The task ▸
The result should be a full, exact repeat of the entries, free of pictures.

Entries taken from a collection ▸

-=-=-

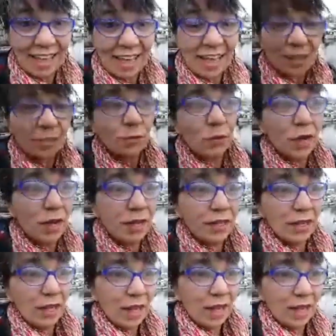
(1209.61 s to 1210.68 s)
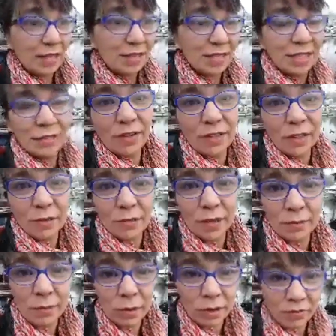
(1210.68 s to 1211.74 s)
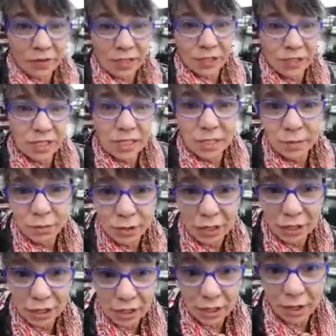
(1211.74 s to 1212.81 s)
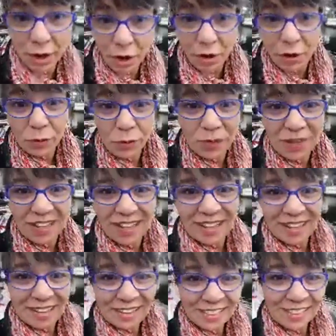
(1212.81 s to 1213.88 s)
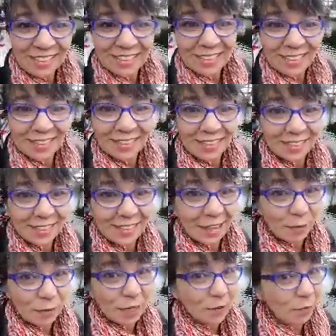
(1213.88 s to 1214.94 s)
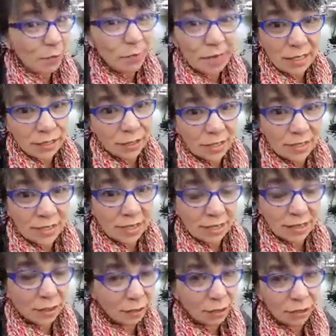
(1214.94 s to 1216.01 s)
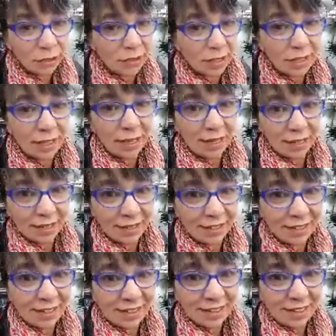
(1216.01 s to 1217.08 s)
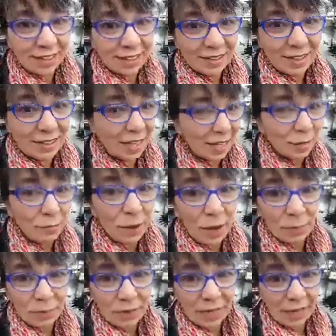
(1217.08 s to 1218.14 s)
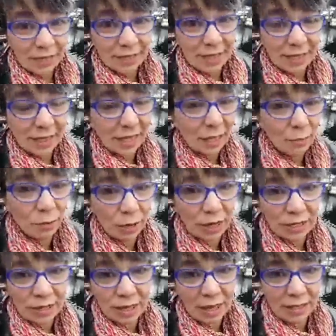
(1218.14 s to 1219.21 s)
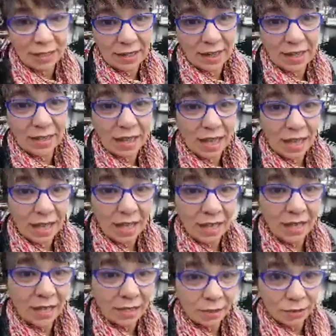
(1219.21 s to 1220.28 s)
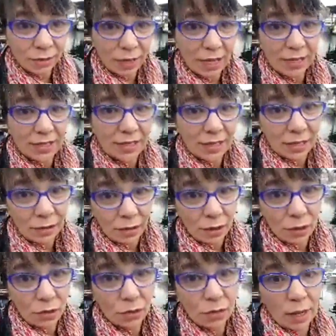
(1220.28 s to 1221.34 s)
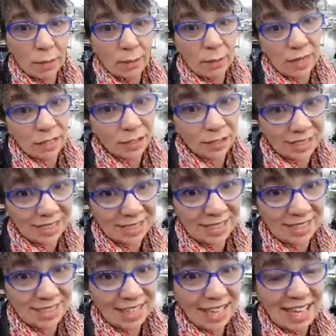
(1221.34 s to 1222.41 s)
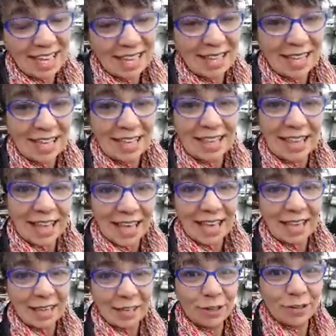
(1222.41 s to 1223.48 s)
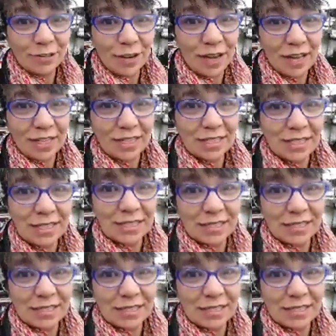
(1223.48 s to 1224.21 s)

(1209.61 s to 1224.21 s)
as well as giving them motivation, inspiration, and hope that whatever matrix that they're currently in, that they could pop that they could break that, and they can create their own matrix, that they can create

-=-=-

Task solution ▸
(1209.61 s to 1210.68 s)
(1210.68 s to 1211.74 s)
(1211.74 s to 1212.81 s)
(1212.81 s to 1213.88 s)
(1213.88 s to 1214.94 s)
(1214.94 s to 1216.01 s)
(1216.01 s to 1217.08 s)
(1217.08 s to 1218.14 s)
(1218.14 s to 1219.21 s)
(1219.21 s to 1220.28 s)
(1220.28 s to 1221.34 s)
(1221.34 s to 1222.41 s)
(1222.41 s to 1223.48 s)
(1223.48 s to 1224.21 s)

(1209.61 s to 1224.21 s)
as well as giving them motivation, inspiration, and hope that whatever matrix that they're currently in, that they could pop that they could break that, and they can create their own matrix, that they can create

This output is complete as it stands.